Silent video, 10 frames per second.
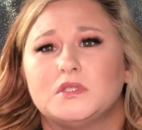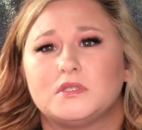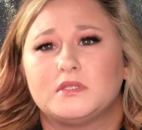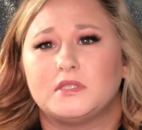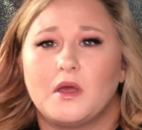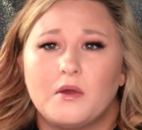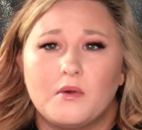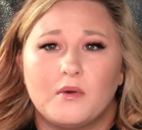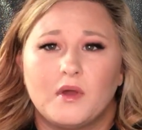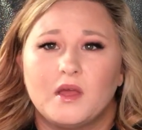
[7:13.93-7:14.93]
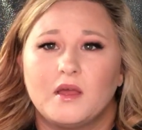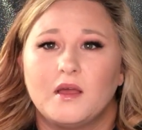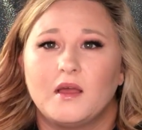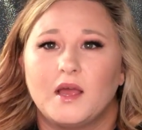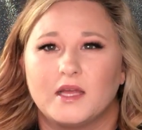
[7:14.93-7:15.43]
so
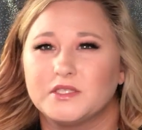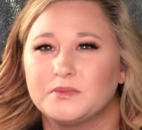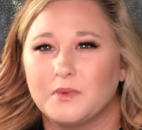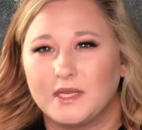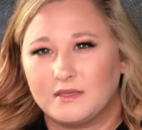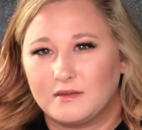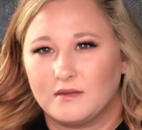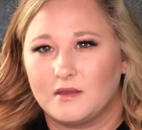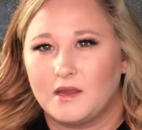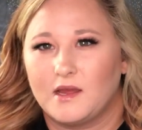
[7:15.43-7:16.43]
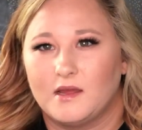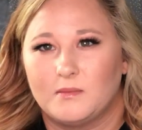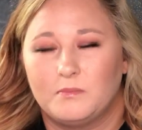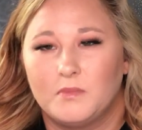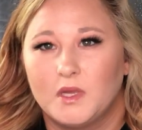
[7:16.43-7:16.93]
I just waited. I
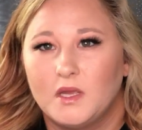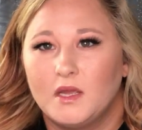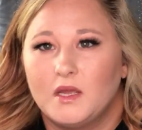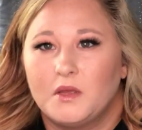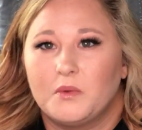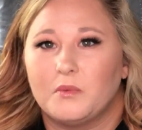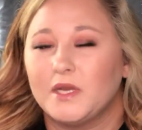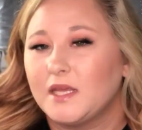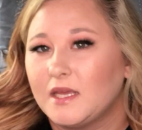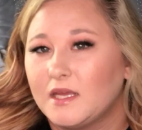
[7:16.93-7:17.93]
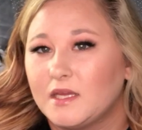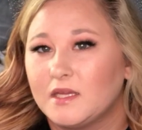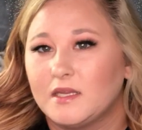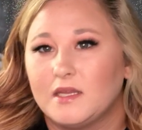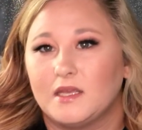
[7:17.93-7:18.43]
went
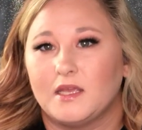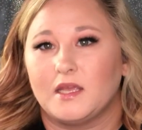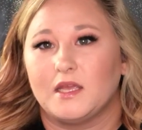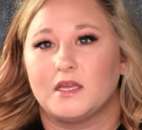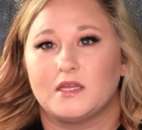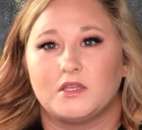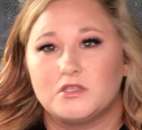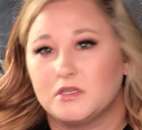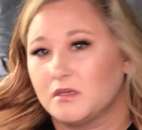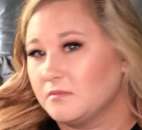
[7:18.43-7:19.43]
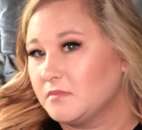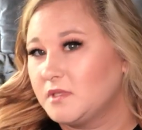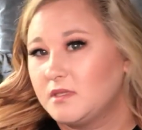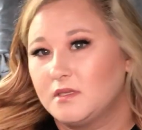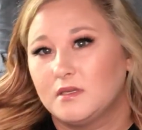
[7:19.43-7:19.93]
ahead and
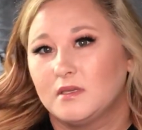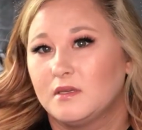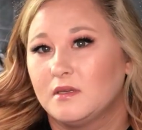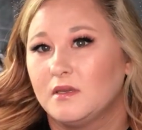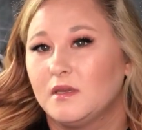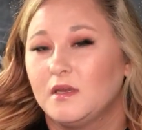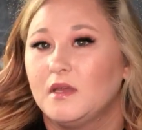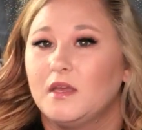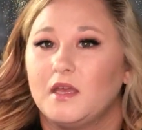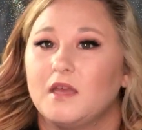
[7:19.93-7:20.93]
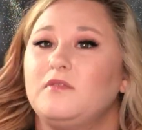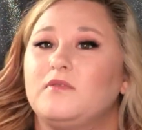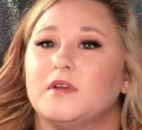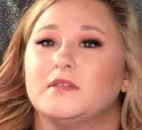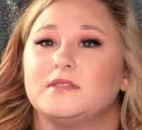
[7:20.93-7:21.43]
jumped
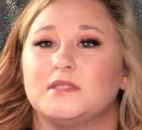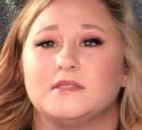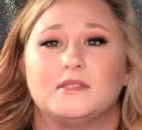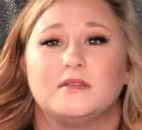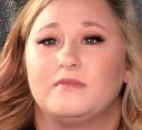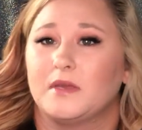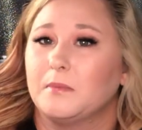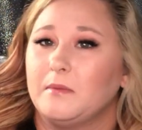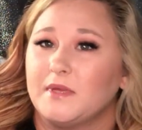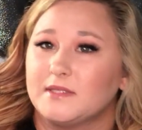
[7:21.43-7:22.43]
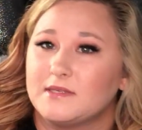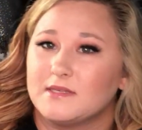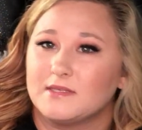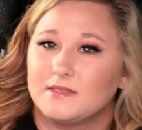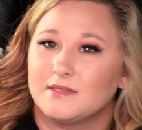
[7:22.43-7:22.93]
headfirst into the family
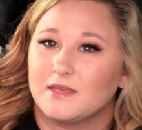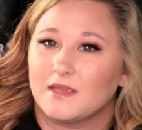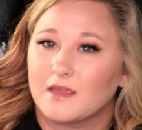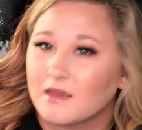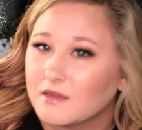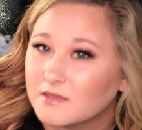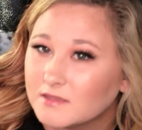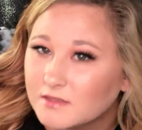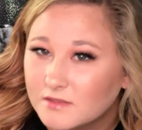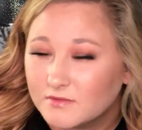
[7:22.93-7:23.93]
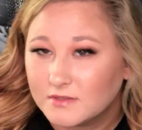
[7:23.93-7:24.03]
business, and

========================================================================

[YOUR TASK]: Give the entries again word for word, but skip the pictures.

[ANSWER BOX]:
Silent video, 10 frames per second.
[7:13.93-7:14.93]
[7:14.93-7:15.43]
so
[7:15.43-7:16.43]
[7:16.43-7:16.93]
I just waited. I
[7:16.93-7:17.93]
[7:17.93-7:18.43]
went
[7:18.43-7:19.43]
[7:19.43-7:19.93]
ahead and
[7:19.93-7:20.93]
[7:20.93-7:21.43]
jumped
[7:21.43-7:22.43]
[7:22.43-7:22.93]
headfirst into the family
[7:22.93-7:23.93]
[7:23.93-7:24.03]
business, and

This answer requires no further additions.